# Good Plant Supplements



## Chaos553 (Apr 2, 2007)

So I don't want my tank to end up the way it did before, aka all my plants dying and turning gross. I kind of don't want to use a CO2 cycle as well only because I really don't have the room for it. What's the best type of fertilizer/supplement/plant food would you guys recommend? I'm looking for something that's convenient in terms of a small amount of pollution but great results. Thanks in advance!


----------



## Blue Cray (Oct 19, 2007)

Well do you have good lighting? You could use flourish excel to help the plants grow.


----------



## Chaos553 (Apr 2, 2007)

I have a 120 volt, 20 watt, 60 hz fluorescent bulb in there at the moment. Is that too low of light to be growing amazons, anubias, crypts, and java ferns?


----------



## Blue Cray (Oct 19, 2007)

You should get atleast a 40 watt light fixture for that size of tank. 1 watt per gallon rule works best.


----------



## Chaos553 (Apr 2, 2007)

Alright, next time i drop in I'll pick one up. Other than the light fixture, what should I do about supplements? However I will look into Flourish Excel when I go to get the bulb. How much does that usually go for?


----------



## Blue Cray (Oct 19, 2007)

If you have good lighting suppliments arent usually neccessary. As for the price I have no clue my lights were about $85 (for a 24'' T-5 double linear stip lighting)


----------



## Chaos553 (Apr 2, 2007)

I'll probably get some sort of a discount anyway when I go in tomorrow, so it really shouldn't be TOO expensive....let's hope not =/


----------



## Chaos553 (Apr 2, 2007)

bump

ive already gotten some decent info from blue cray, but hopefully someone like JustOneMore20 could possibly help me out since shes amazing with planted tanks ;D


----------



## Guest (Jul 18, 2008)

What tank are we talking about?

If you have 20 watts over the 38g, then thats your issue. Fertilizers won't help the plants survive. If its the 20g, then fertilizers could possibly help, but the lighting is still low and could be the issue if you aren't choosing low light plants.

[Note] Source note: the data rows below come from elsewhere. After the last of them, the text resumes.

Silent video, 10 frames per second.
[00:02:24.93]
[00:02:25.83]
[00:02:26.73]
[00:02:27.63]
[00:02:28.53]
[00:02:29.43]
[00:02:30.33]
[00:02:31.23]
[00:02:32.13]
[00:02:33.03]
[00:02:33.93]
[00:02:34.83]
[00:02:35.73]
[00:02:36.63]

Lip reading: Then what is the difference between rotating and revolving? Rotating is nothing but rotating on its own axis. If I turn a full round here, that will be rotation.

20 watts over the 20g is fine for Anubias, Crypts, and Java fern, but Swords need more light. 20 watts over the 38g and you'll be lucky to grow Java fern.




Blue Cray said:


> If you have good lighting suppliments arent usually neccessary.


Not true. All plants need nutrients. The more lighting you have, the more you need to supplement nutrients because they use them up faster.


----------



## Chaos553 (Apr 2, 2007)

Yeah it's the 38g, the 20g is just a tank full of guppies so I'm not really worried about the lighting situation. I think I'll pick up either a 40 watt or 60 watt at my buddy's pet store since I can get a discount and it really isn't too expensive, maybe 22 bucks at the most. But other than that, what do you recommend as a fertilizer, and how can a properly plant it?


----------



## Guest (Jul 18, 2008)

I suggest the 60w if you want to have more than just Java fern. 40w is low for that size tank.

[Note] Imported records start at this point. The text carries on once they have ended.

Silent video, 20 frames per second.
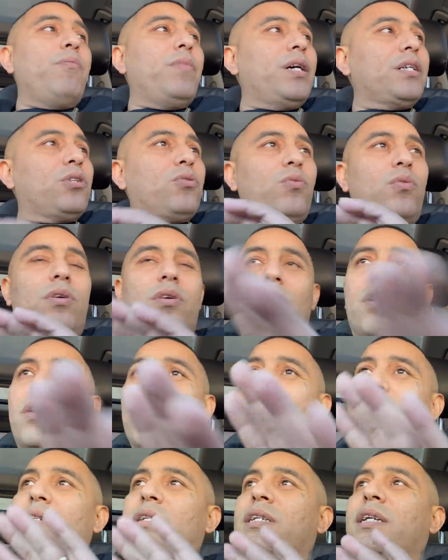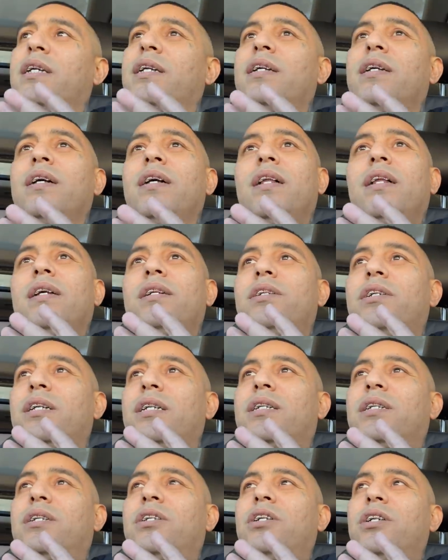mess with girls and
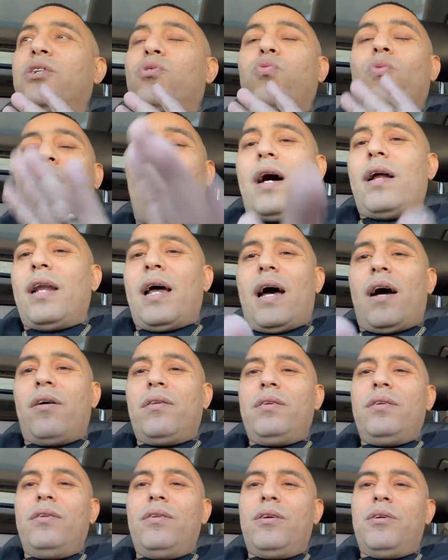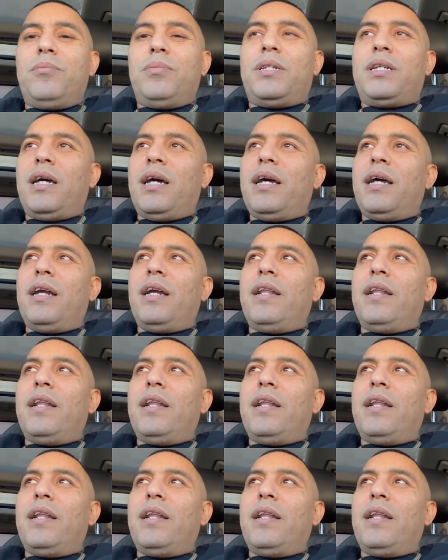just just wild out, you know what I'm saying?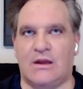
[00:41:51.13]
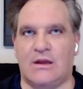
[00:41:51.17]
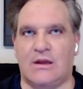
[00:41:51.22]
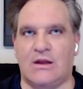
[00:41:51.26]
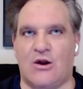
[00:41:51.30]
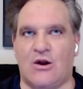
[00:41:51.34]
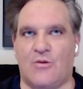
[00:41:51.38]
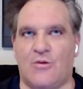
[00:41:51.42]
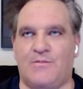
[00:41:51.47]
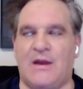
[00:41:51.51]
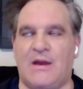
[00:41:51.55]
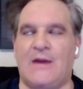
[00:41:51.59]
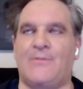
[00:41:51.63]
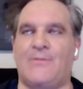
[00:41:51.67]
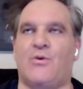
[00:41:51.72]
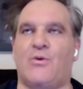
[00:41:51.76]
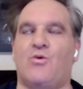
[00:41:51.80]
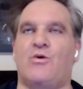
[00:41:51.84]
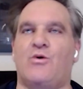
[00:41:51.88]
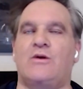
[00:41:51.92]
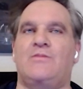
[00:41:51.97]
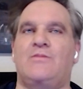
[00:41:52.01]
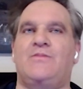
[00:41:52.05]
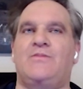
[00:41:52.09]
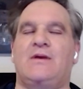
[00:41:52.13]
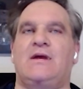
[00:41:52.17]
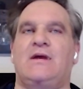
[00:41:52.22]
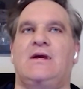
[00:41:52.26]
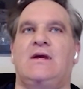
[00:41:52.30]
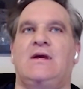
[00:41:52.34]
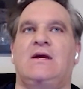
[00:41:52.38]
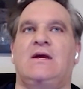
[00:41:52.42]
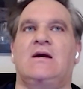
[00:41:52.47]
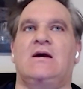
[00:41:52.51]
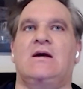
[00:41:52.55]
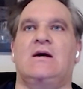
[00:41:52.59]
people would
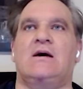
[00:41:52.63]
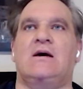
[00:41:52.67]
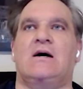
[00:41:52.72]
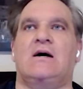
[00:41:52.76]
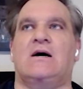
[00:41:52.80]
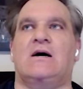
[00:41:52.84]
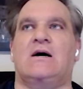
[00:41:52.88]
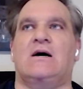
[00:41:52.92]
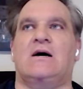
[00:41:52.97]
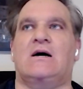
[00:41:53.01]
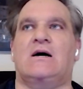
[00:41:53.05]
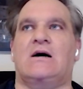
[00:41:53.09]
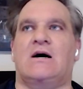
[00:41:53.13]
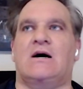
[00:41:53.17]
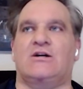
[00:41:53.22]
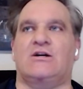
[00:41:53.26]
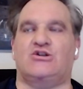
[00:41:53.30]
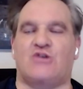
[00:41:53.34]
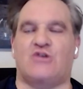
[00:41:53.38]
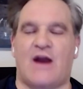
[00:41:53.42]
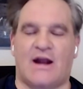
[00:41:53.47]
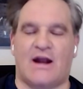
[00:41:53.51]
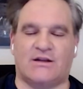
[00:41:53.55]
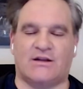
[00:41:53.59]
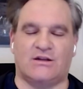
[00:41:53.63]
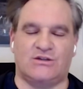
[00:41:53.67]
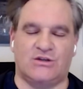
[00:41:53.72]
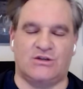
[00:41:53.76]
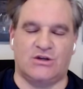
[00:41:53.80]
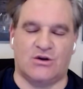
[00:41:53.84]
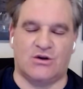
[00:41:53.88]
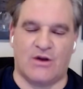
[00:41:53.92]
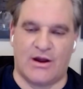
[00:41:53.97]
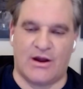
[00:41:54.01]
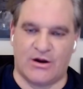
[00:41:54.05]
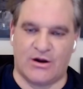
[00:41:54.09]
be attracted to
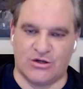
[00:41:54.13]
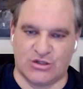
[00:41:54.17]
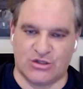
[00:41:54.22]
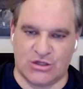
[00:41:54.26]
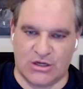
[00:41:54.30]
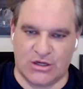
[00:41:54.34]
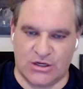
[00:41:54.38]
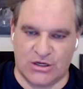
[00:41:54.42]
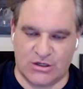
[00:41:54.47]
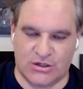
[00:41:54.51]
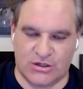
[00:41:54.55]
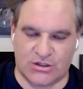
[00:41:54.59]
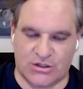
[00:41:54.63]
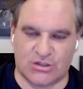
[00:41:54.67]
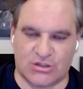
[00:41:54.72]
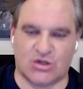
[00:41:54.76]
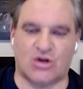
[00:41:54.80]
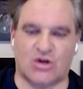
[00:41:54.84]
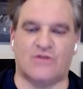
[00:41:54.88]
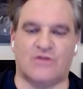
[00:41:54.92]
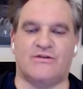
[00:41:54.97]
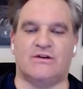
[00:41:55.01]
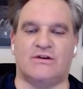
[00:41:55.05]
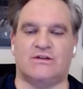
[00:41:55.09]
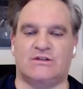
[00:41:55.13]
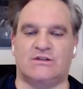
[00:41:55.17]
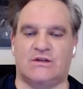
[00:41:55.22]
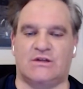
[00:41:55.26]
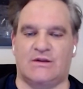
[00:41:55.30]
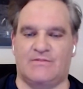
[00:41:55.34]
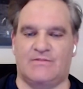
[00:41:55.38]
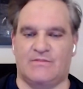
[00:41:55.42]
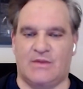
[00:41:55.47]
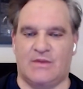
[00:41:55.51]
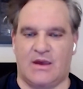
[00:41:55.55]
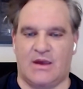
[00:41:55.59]
your energy and your service
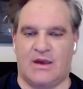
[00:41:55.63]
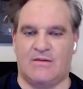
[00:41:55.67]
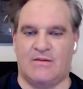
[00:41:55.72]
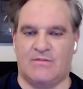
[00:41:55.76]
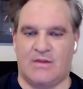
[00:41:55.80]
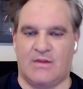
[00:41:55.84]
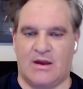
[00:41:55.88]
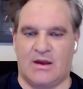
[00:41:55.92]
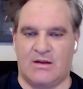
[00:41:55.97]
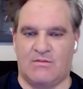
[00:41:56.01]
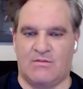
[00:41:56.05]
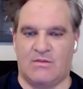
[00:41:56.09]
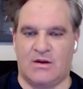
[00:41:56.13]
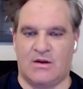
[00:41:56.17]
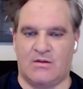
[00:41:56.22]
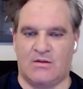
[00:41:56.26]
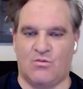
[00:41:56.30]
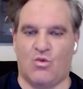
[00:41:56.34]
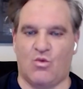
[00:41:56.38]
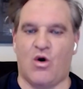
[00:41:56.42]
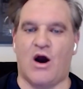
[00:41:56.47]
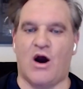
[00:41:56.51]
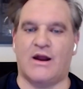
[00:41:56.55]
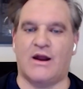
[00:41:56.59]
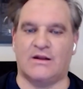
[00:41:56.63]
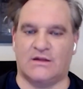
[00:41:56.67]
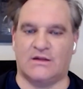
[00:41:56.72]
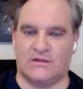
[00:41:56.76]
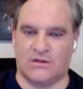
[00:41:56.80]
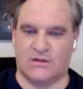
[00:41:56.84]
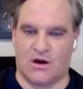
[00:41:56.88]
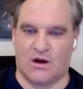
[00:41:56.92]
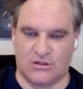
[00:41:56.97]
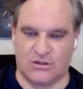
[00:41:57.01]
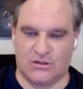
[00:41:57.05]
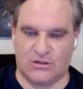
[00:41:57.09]
and wanting to
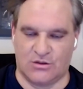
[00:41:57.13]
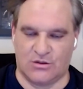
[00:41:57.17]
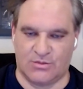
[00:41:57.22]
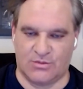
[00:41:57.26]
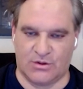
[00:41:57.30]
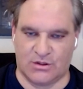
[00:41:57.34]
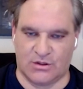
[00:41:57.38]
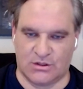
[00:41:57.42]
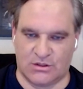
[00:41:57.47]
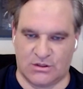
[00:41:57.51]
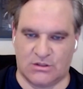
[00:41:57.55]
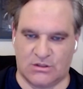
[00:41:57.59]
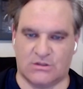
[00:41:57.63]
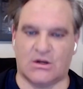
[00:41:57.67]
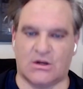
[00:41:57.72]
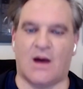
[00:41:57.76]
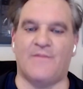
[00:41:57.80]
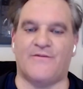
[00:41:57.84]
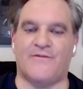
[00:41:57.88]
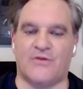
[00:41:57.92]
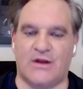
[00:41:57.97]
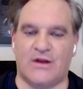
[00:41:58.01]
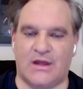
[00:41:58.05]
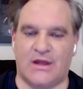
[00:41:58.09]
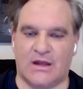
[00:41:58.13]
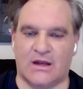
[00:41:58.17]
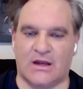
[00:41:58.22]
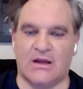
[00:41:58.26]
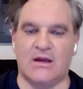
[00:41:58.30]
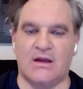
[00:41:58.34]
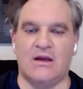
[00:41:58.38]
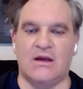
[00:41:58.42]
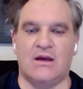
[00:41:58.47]
talk to you because it's comforting.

Then, you could pick up some regular Flourish to use 1 or 2 times a week. You really don't need more than that with that lighting.


----------



## Chaos553 (Apr 2, 2007)

alright cool, thanks a bunch! btw, do you have any updated pics of your tanks? i was really interested in your betta setup and one of your planted tanks a while back and i just wanted to see what it looks like now.


----------



## Guest (Jul 19, 2008)

I'll get some pics posted of my 29g and 40g this weekend. I'll try to clean up the betta tank and take a pic of that as well.  It looks the same though, plus some algae.


----------



## Chaos553 (Apr 2, 2007)

haha...that darn algae ;D


----------



## lohachata (Jan 27, 2006)

remember...god never heard of fluorish...fish poop is the number one aquatic plant fertilizer in the world...
while a 40 watt light would be ok on the 38 with a fair number of plants;there are some that just wouldn't do as well as others.so the extra wattage will help for plants like swords.
but if you want to become a plant wizard;then you best get out the big bucks..about a grand for your 38...


----------



## Chaos553 (Apr 2, 2007)

now when you say a grand, you mean $1000 in supplies needed to get the best out of my tank? that is, if i DID want to just make a whole planted 38g which would look rather awesome done correctly that is.

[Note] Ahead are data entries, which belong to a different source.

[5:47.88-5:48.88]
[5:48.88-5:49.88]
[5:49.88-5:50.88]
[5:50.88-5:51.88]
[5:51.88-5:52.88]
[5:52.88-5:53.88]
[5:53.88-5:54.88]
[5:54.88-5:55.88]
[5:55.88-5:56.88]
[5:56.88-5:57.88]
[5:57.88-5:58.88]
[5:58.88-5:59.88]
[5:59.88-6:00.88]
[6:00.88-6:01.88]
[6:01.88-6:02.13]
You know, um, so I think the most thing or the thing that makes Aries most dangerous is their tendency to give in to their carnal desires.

i plan on going down to my LFS to pick up a 60 watt bulb tomorrow or tuesday, as well as a few more cories and some rasboras possibly. ill keep you guys updated.


----------



## emc7 (Jul 23, 2005)

Flourish excel is supposed to allow you to do plants without CO2 because it supplies carbon. It is about $12 for a 500mL bottle and you are supposed to use a capful 5 mL every day or twice a day. Seachem has a lot of plant products that everyone says works, but the costs add up quick. I can see how getting the cylinder might be cheaper in long term. Personally, I love java fern and java moss and I use flourish excel for a couple weeks whenever I can't stand the algae anymore. It really does help with some types.


----------



## trashion (Aug 24, 2007)

Flourish excel WILL melt Anacharis and Vallisnerias, however.


----------



## Good Wolf (Mar 5, 2008)

trashion said:


> Flourish excel WILL melt Anacharis and Vallisnerias, however.


That is good to know. I've been using it in my 30g that has anacharis in it. So far I don't see any damage but I haven't used very much.


----------



## trashion (Aug 24, 2007)

Yeah, haha, I learned that the hard way.


----------



## Chaos553 (Apr 2, 2007)

trashion said:


> Flourish excel WILL melt Anacharis and Vallisnerias, however.


good thing i dont have those plants ;D good call, thanks for the heads up

i think im heading out today to grab the bulb, ill let you guys know the result later on. i think i might also pick up some flourish excel as well. woohoo! =P


----------



## Chaos553 (Apr 2, 2007)

so i picked up a 'power-glo' 24 inch bulb today, unfortunately though, it's still 20 watts, but according to my friend who works at my LFS, it should be a better choice for growing plants, even if you can't tell the difference. i've got seven days before i can return it, so if i don't see somewhat of a difference, or more brown on the leaves, ill just take it back for a different brand with more wattage. what do you guys think?


----------



## Chaos553 (Apr 2, 2007)

would it be possible for a mod to turn this into a user journal instead? i think by this point it sounds a little more like a user journal anyway, and i was going to add to it. if a mod cant do this, ill just remake a user journal about this sometime tomorrow when i get the chance. thanks ;D


----------